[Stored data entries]
= = = = =

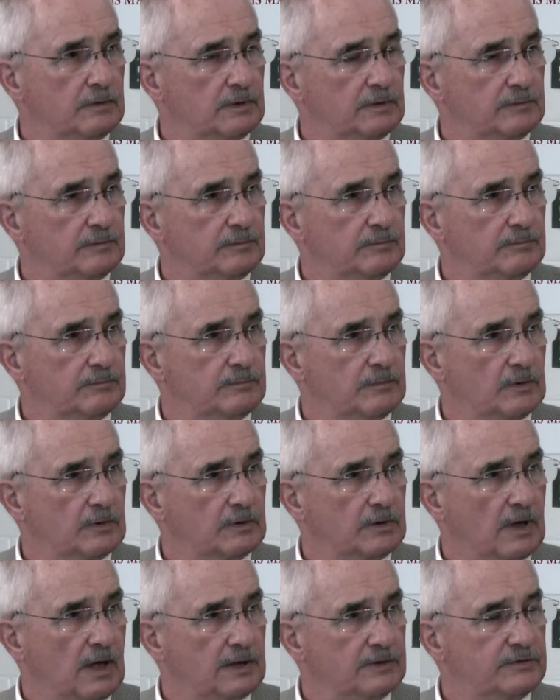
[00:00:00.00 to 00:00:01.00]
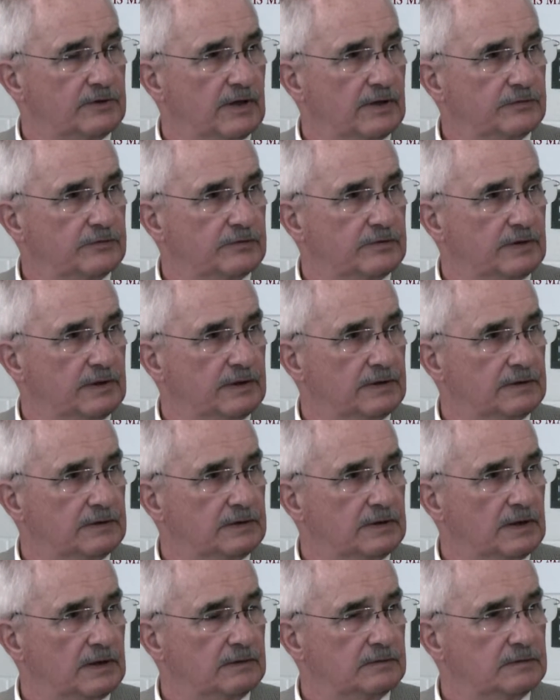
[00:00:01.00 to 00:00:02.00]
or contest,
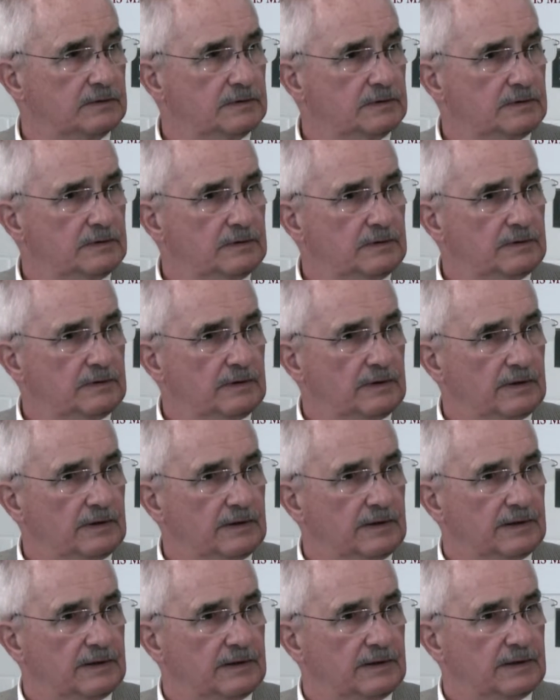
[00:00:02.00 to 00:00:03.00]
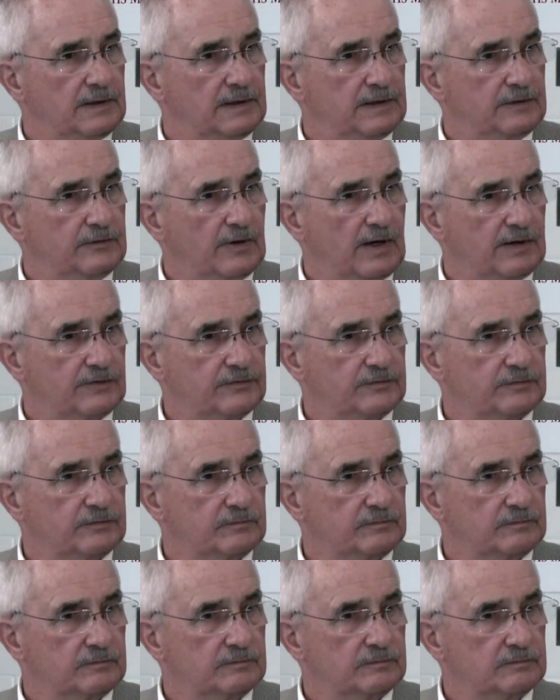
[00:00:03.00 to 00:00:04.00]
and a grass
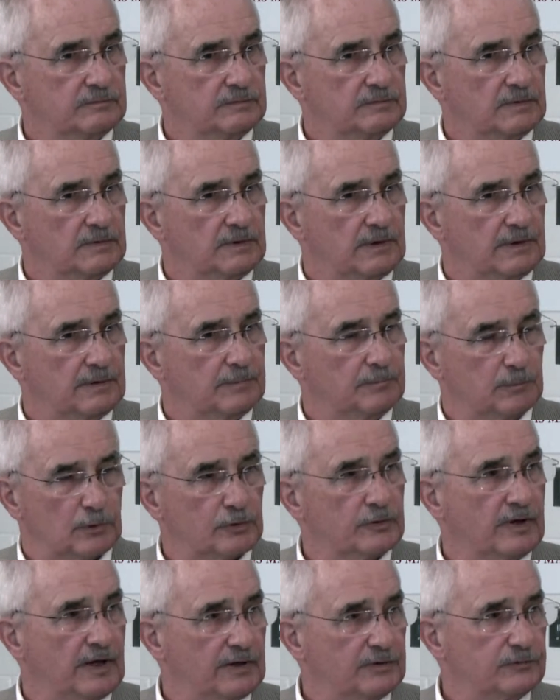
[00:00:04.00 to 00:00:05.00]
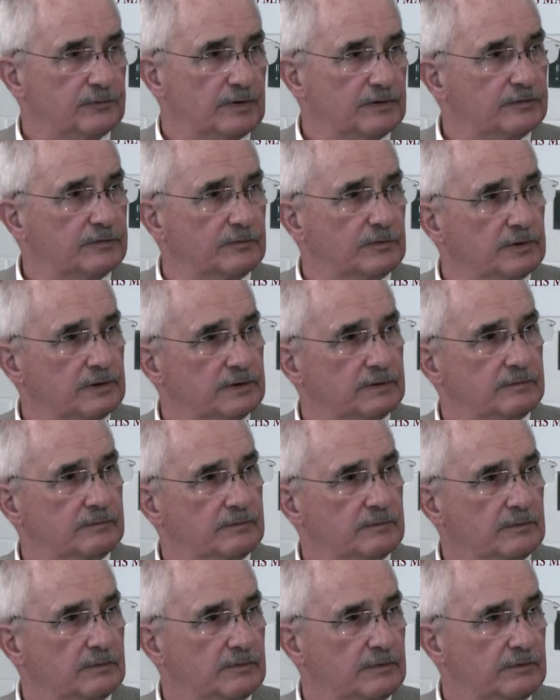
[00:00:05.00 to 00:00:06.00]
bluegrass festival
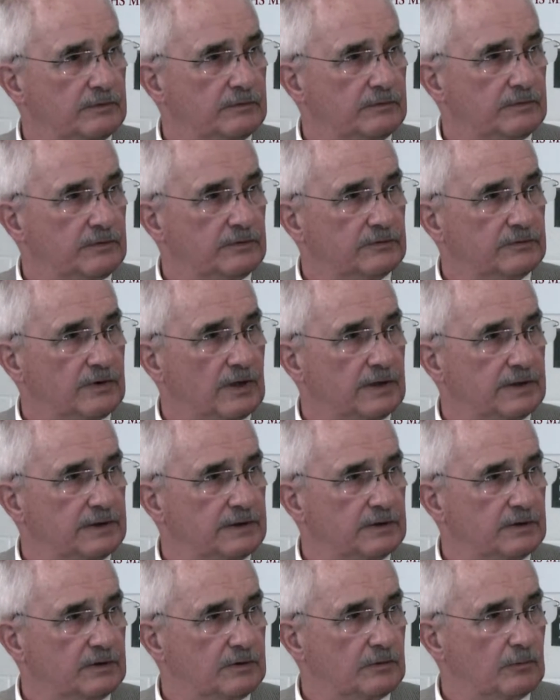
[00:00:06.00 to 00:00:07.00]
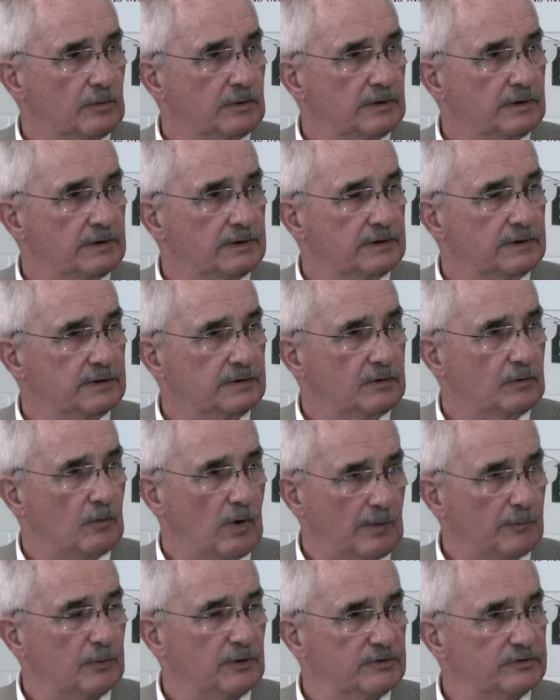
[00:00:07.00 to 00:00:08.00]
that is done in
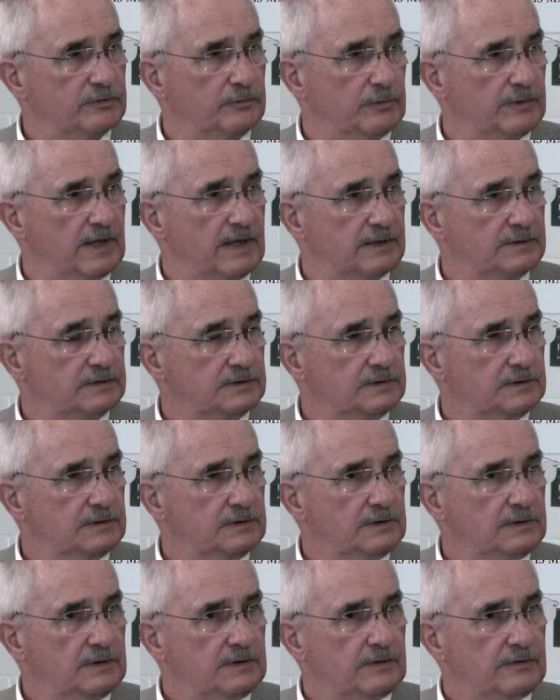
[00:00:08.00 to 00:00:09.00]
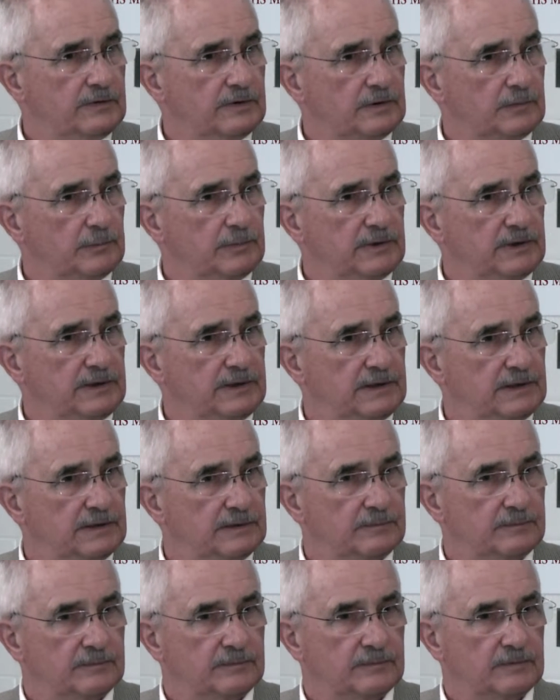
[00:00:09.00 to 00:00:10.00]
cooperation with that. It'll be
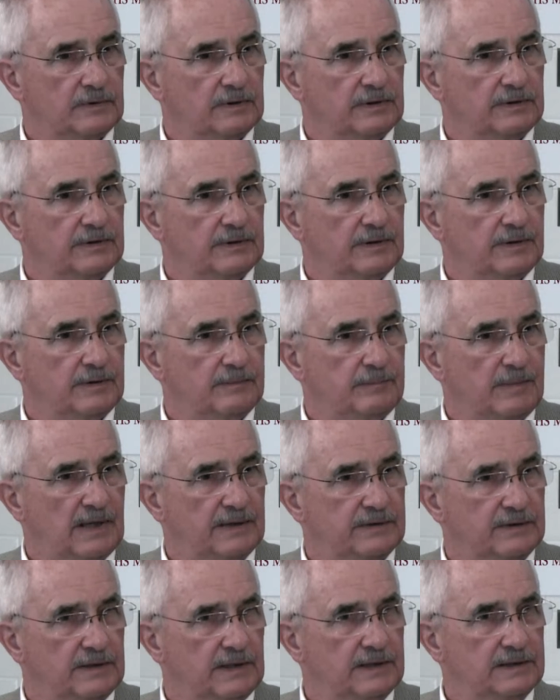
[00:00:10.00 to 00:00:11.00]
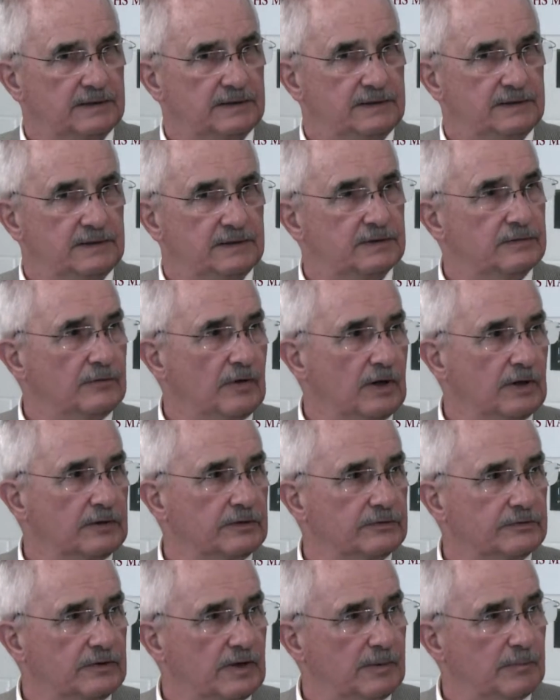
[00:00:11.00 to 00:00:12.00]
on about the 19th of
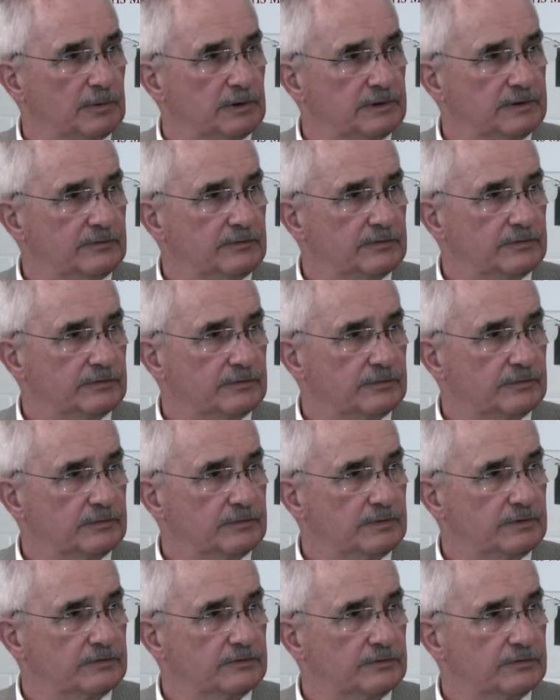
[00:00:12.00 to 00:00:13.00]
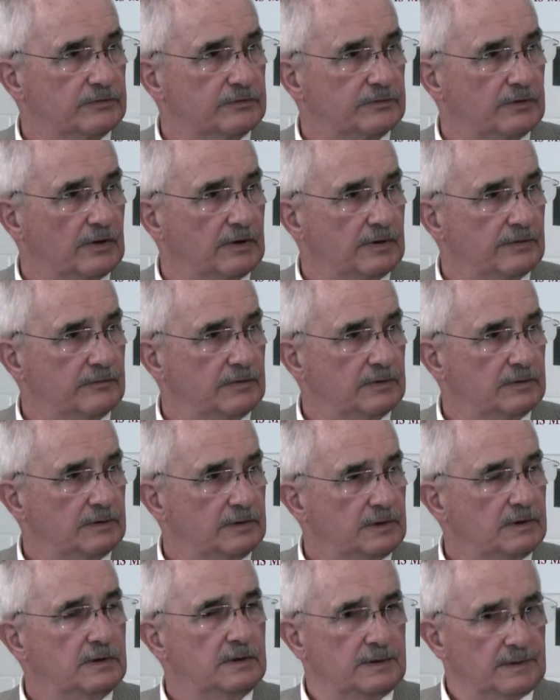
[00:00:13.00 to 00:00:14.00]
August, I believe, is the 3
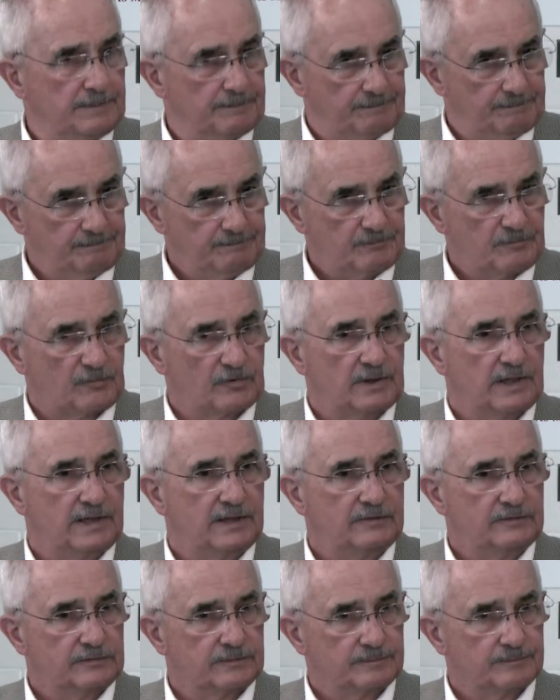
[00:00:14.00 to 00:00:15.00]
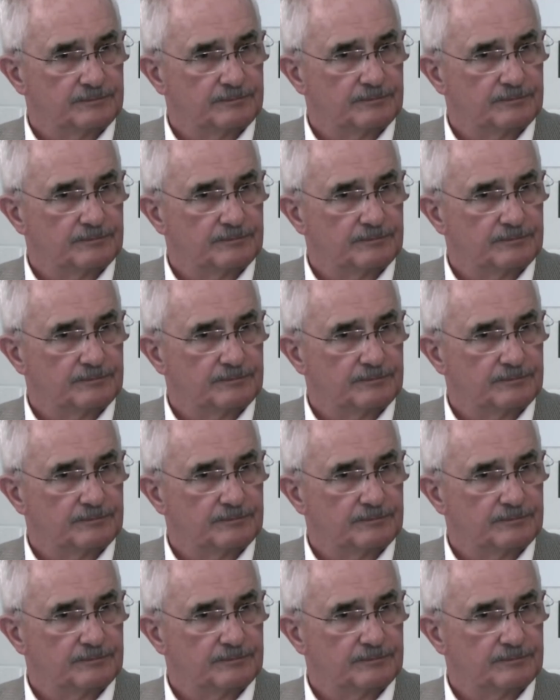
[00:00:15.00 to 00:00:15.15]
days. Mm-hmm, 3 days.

= = = = =

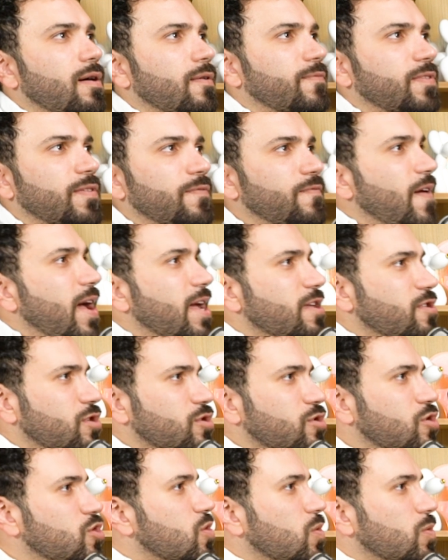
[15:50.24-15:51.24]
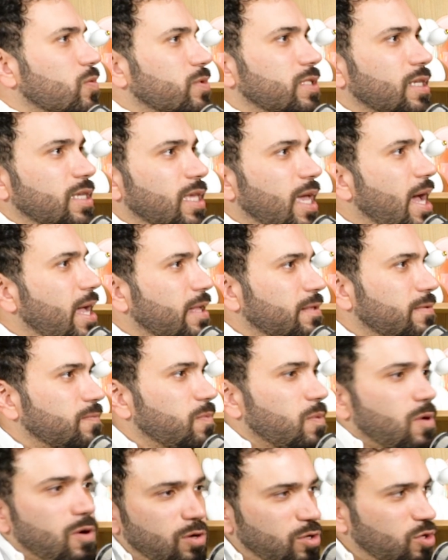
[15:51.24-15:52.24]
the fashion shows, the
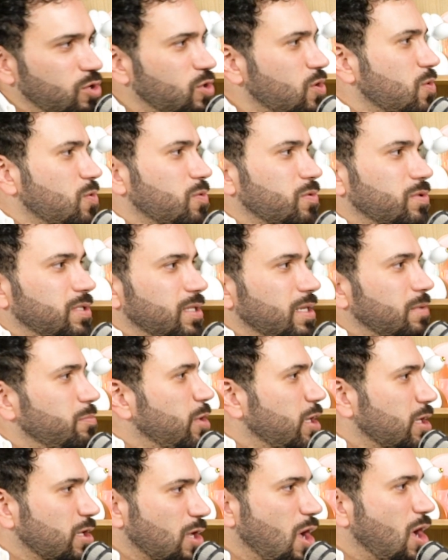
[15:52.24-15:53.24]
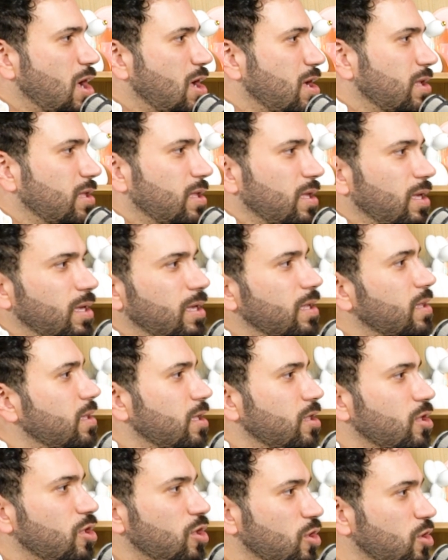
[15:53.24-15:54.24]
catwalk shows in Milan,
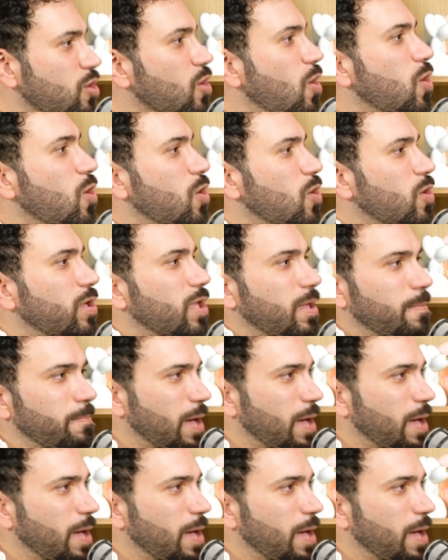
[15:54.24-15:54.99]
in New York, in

= = = = =

• **BRIEF**
When you reach the line with "[00:00:05.00 to 00:00:06.00]" in the records above, start writing out each line exactly, and stop after the line with "[00:00:10.00 to 00:00:11.00]". Pictures stay out.

• **ANSWER AREA**
[00:00:05.00 to 00:00:06.00]
bluegrass festival
[00:00:06.00 to 00:00:07.00]
[00:00:07.00 to 00:00:08.00]
that is done in
[00:00:08.00 to 00:00:09.00]
[00:00:09.00 to 00:00:10.00]
cooperation with that. It'll be
[00:00:10.00 to 00:00:11.00]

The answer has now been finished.